And yet, during the two hours in the middle of the night when I woke up hungry and nauseous and unable to sleep, I picked up our pre-mission trip devotional book and opened to Day 33: a whole message on spiritual warfare. I know my last post was about spiritual warfare, but I think the point of this is to drive home the fact that spiritual warfare is real and effective.

Spiritual warfare goes further than just illness. In two weeks, my trip account has not budged. I’m still only one-third of the way funded, and my prayer team has yet to materialize.

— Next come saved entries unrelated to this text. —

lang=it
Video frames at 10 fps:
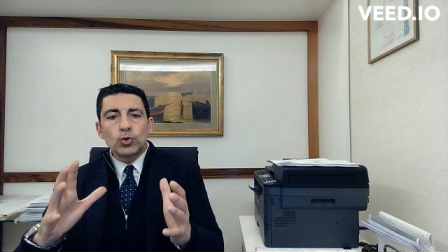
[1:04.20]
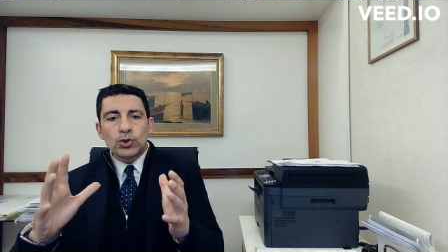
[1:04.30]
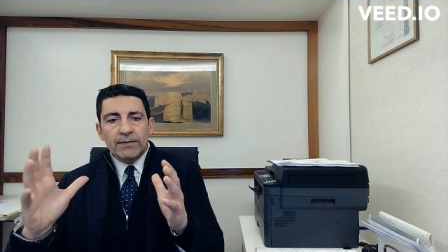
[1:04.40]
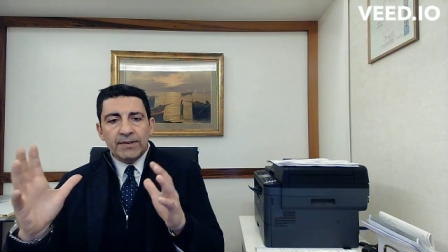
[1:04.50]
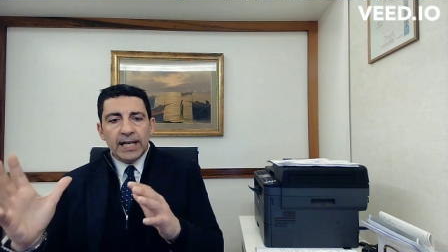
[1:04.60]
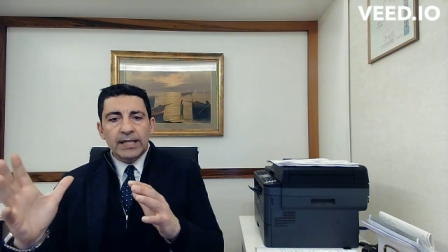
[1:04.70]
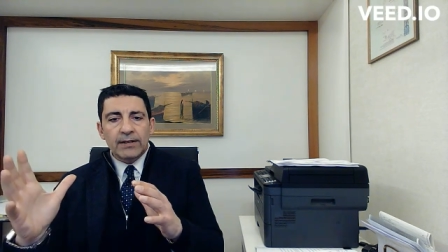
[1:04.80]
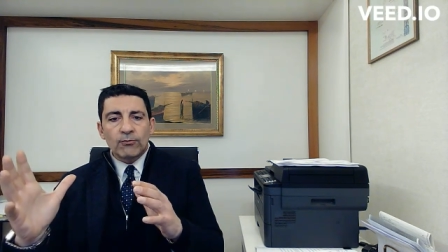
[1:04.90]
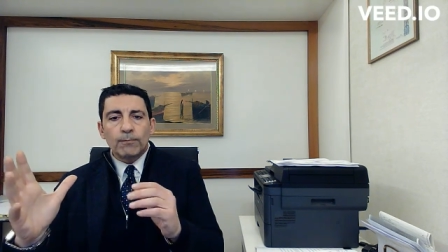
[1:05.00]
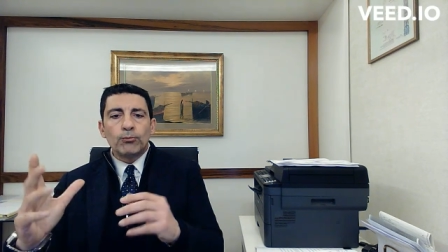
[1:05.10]
un
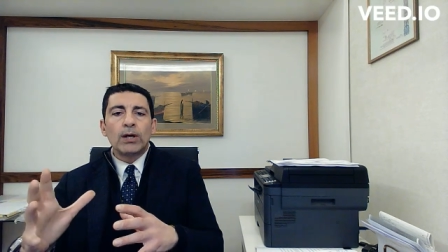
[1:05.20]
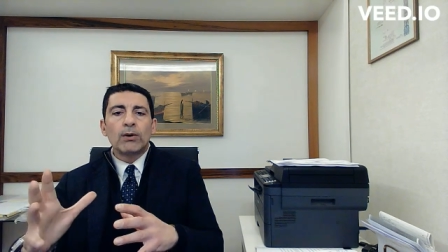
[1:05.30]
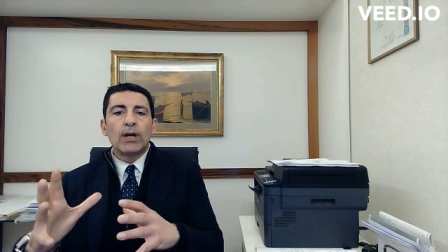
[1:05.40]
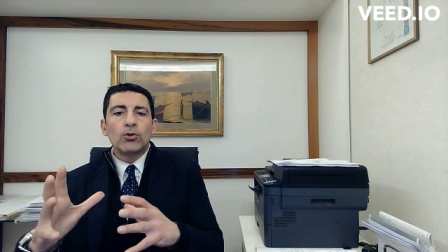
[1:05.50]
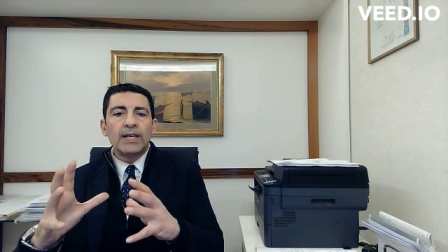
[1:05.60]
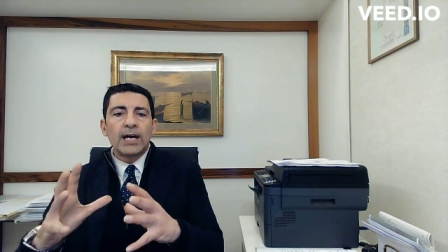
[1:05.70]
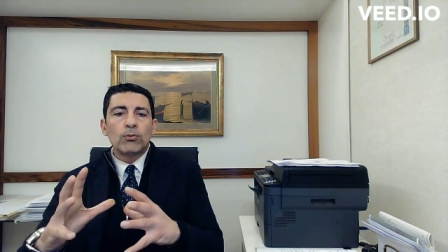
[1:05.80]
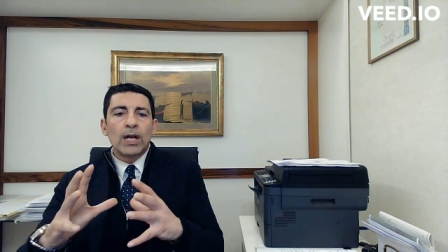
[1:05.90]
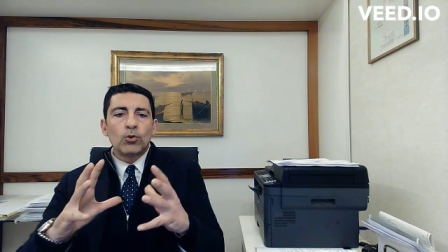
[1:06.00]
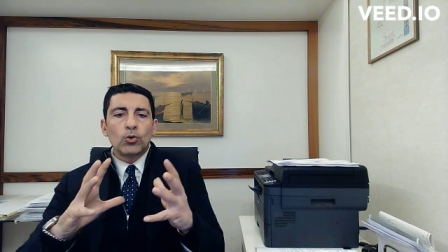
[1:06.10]
giustificativo oppure quando vi è
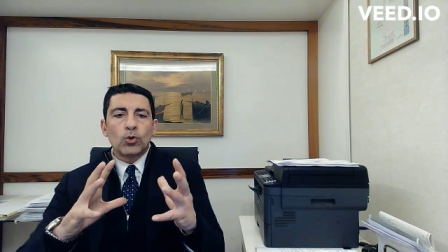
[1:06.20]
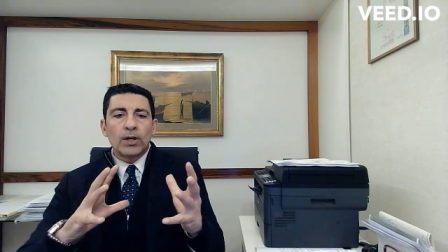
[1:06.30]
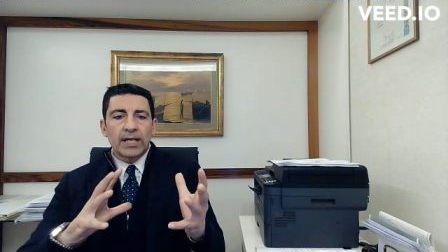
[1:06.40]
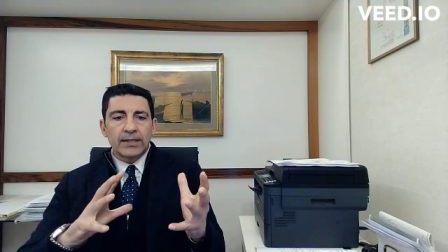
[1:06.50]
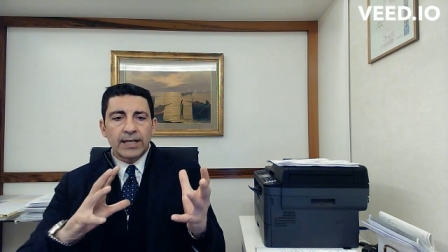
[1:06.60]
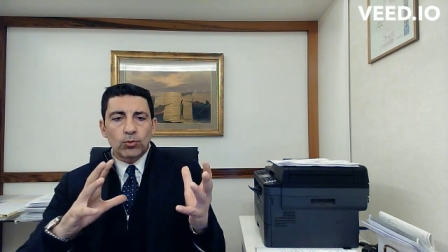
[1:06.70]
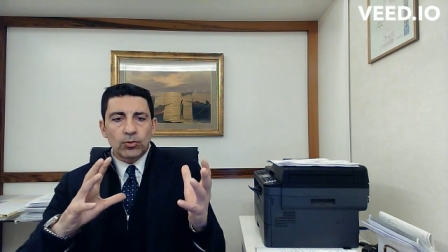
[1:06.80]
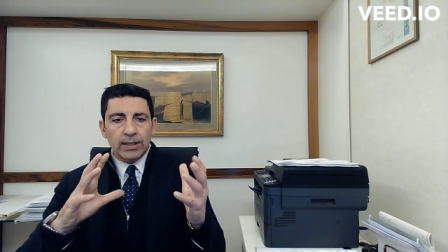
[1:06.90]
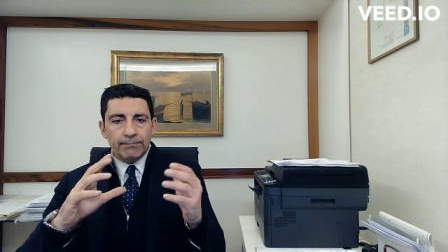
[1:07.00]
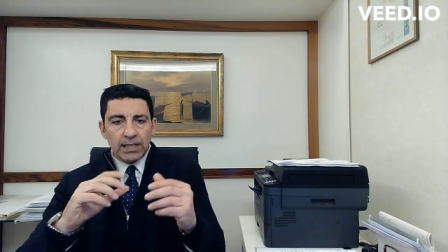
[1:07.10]
una non corretta
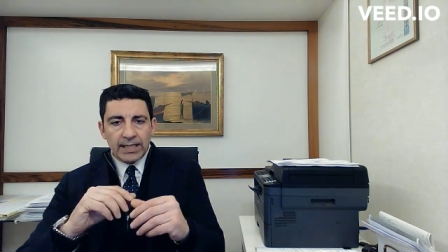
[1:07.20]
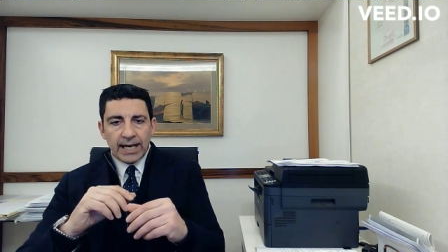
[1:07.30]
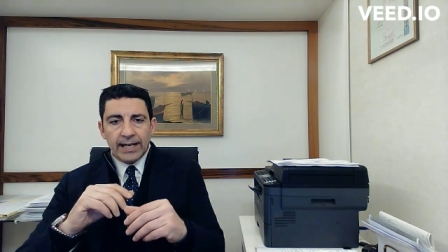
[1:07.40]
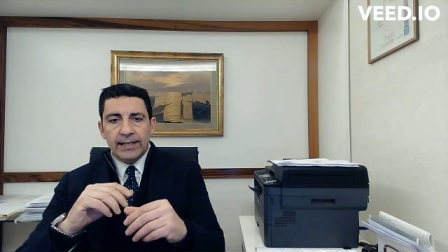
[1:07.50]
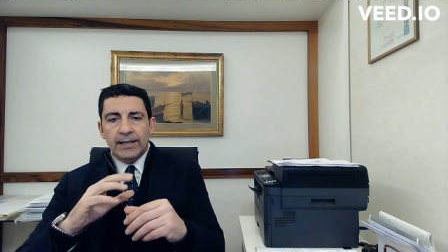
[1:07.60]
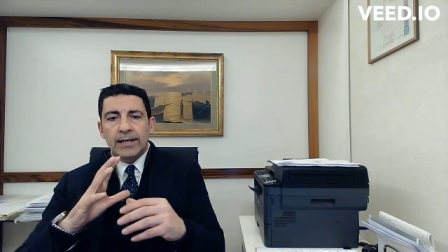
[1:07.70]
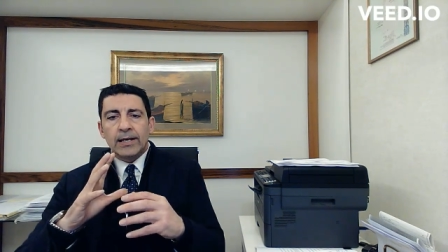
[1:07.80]
contabilità.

This is the last week before I leave. My last Monday before Swaziland. I should not be worrying about where the money will come from, who will be praying, or if I will pass sickness along to my sweet babies. I should be enjoying the anticipation. I will be spending this week eagerly doing some last minute shopping, packing my suitcases, praying endlessly because I know my God is bigger, greater, stronger than an empty bank account or stupid virus. And I know this because he tells me so:

“‘For I know the plans I have for you,’ declares the Lord. ‘Plans to prosper you, and not to harm you; plans to give you hope and a future.'” Jeremiah 29:11

“Do not worry or be anxious about anything, but in every situation, by prayer and petition, with thanksgiving, present your requests to the Lord. And the peace of God, which transcends all understanding, will guard your hearts and your minds in Christ Jesus.” Philippians 4:6-7

And most importantly: “The gifts and calling of the Lord are irrevocable.” Romans 11:29

Listen up, spiritual adversaries: I’m a little bit too sassy and a lot too untamable and far too loved for this to keep me from doing the work God has laid out before me. Get on my level.

6 days. 20 minutes.

 

Update: I posted this 11 minutes ago…and I just received an email from our trip coordinator saying our accounts had been updated. You have helped me reach $1,675, which is just past the halfway mark. God is so good. Keep it coming.

10 Days // Prayer

In Honor of Maya Angelou:

If you have been anywhere near the internet or radio today, you have probably heard about the passing of the acclaimed author Maya Angelou. I first encountered her work as a sophomore in high school, after stumbling upon her book, I Know Why the Caged Bird Sings. It was a difficult book read, due merely to the content, but I love the outlook Ms. Angelou has maintained throughout her life, despite the struggle, pain and, if we’re going to be honest, unfairness found in her life.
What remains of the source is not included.